Ein Aktivist wurde nach Ungarn abgeschoben, weil die EU-Richtlinie »Dublin II« es so will: Das EU-Land, in dem eine volljährige Person aus einem sogenannten »Drittstaat« (also einem Nicht-EU-Mitgliedsstaat) zuerst eingereist ist, ist für das Asylverfahren verantwortlich. Die Idee von »Dublin II« ist es, offiziell, zu verhindern, dass mehr als ein Asylverfahren gleichzeitig angestrengt wird. Das ist insofern Unsinn, weil ein Asylverfahren in fast jedem EU-Land an ständige Anwesenheit gebunden ist, was es also quasi unmöglich macht, in Griechenland und Österreich, in Ungarn und Schweden oder auch nur (angesichts des immensen Aufgebots an Grenzkontrollen innerhalb der Schengenzone) in Österreich und Deutschland gleichzeitig Verfahren laufen zu haben. Der Sinn von »Dublin II« ist ganz klar, die Verantwortung für als unliebsam erklärte Ankommende aus den Zentren Europas an den Rand zu verschieben. Es gibt nämlich sehr wohl eine rechtliche Möglichkeit, »Dublin II« zu umgehen: Jeder EU-Staat kann durch den sogenannten »Selbsteintritt« ein Asylverfahren annehmen, egal auf welcher Route die Asylsuchenden es über die Grenzen geschafft hat. Das hätte Österreich im Fall des jungen Mannes tun können, der nun im nordostungarischen Anhaltelager in Nyírbátor inhaftiert ist, wo aufgrund der unerträglichen Bedingungen im August ein Hungerstreik initiiert wurde. Von »Inhaftierung« kann deswegen gesprochen werden, weil die (im Moment: rechte) ungarische Regierung das Asylgesetz mit Anfang Juli 2013 dahingehend verschärft hat, dass Asylsuchende bis zu sechs Monaten gesetzeskonform der Freiheit beraubt werden dürfen.
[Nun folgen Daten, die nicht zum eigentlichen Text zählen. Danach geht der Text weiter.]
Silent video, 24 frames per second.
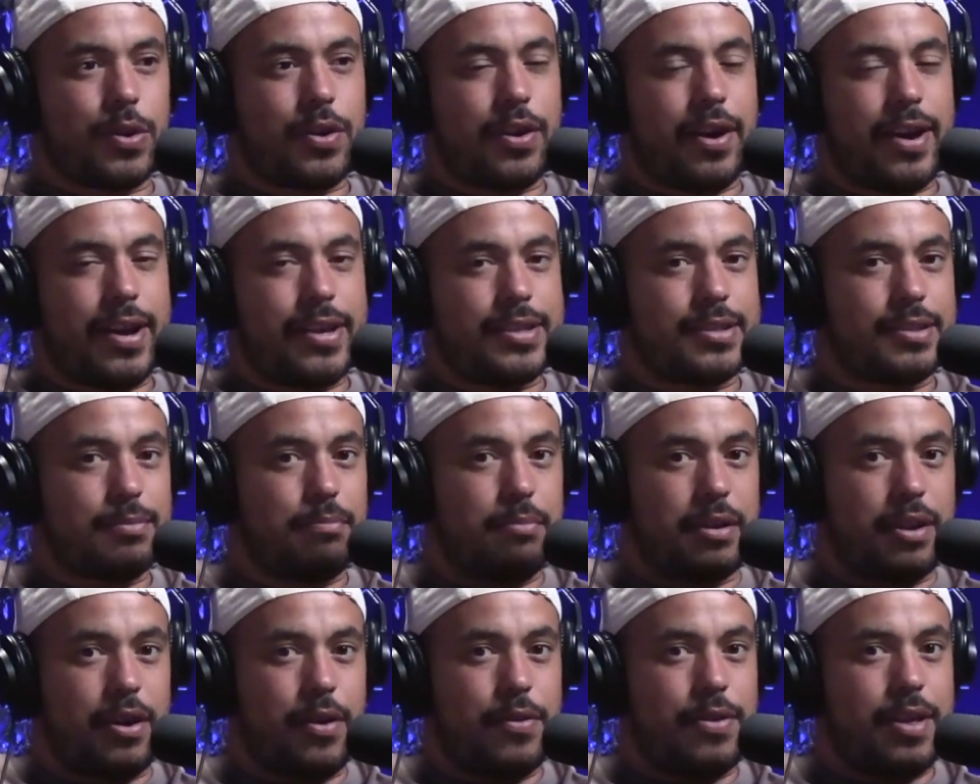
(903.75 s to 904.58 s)
sort of
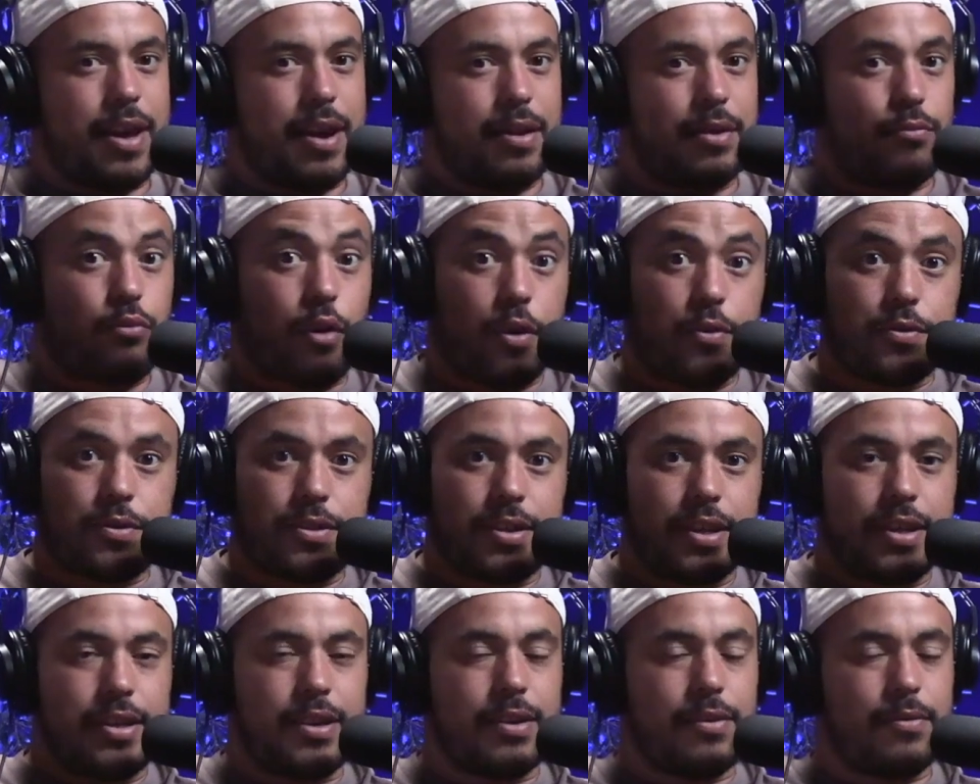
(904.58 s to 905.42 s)
guys below that.
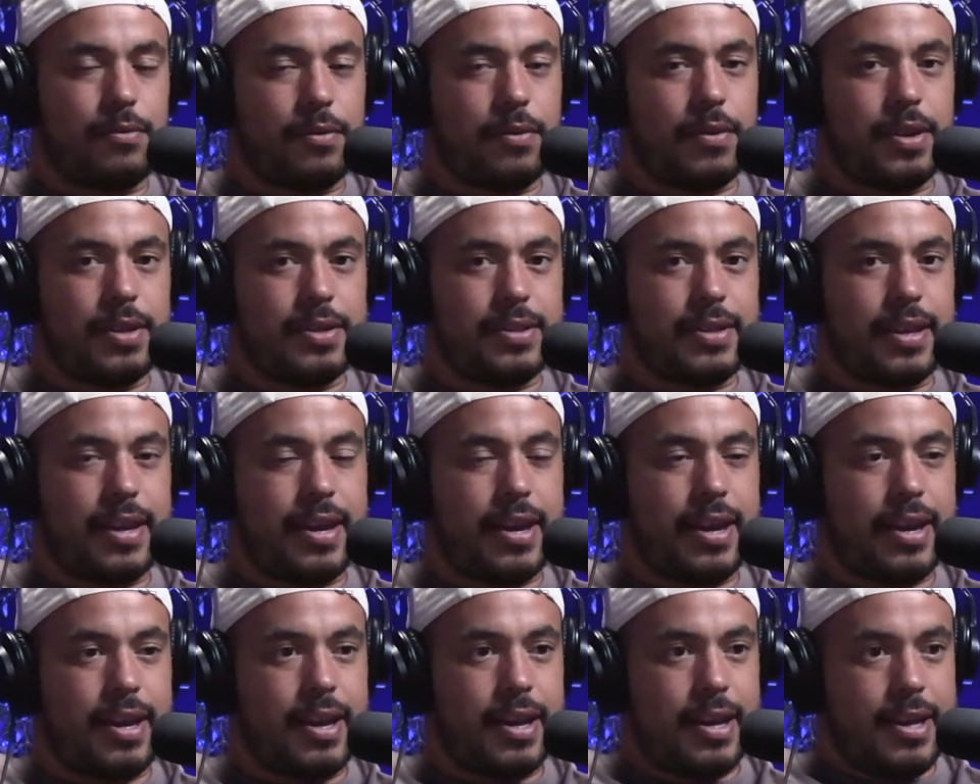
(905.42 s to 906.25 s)
Roasty is
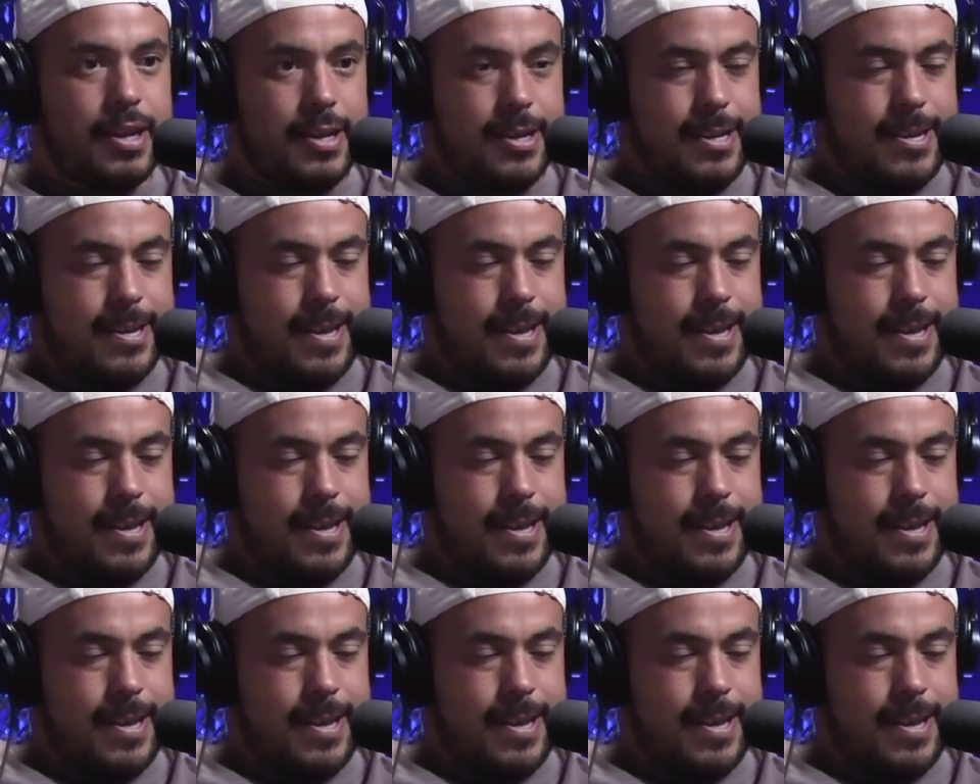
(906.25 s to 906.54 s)
there.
Die anderen sieben wurden nach Pakistan abgeschoben. Ein Land, in dem es keiner Reisewarnung des Außenministeriums bedarf, sondern nur ein bisschen tagesspolitischen Updates, um zu wissen, dass dort kein freies, sicheres Leben möglich ist. Nicht nach »innerstaatlicher« Flucht, wie die Innenministerin so gerne betont, und nicht »mit Schutz der Behörden«, weil es den nicht gibt. Nicht einmal geben könnte, wenn der pakistanische Polizeiapparat darauf ausgerichtet wäre – denn wie soll ein halbes Land unter Personenschutz gestellt werden? Die Idee ist so absurd wie zynisch.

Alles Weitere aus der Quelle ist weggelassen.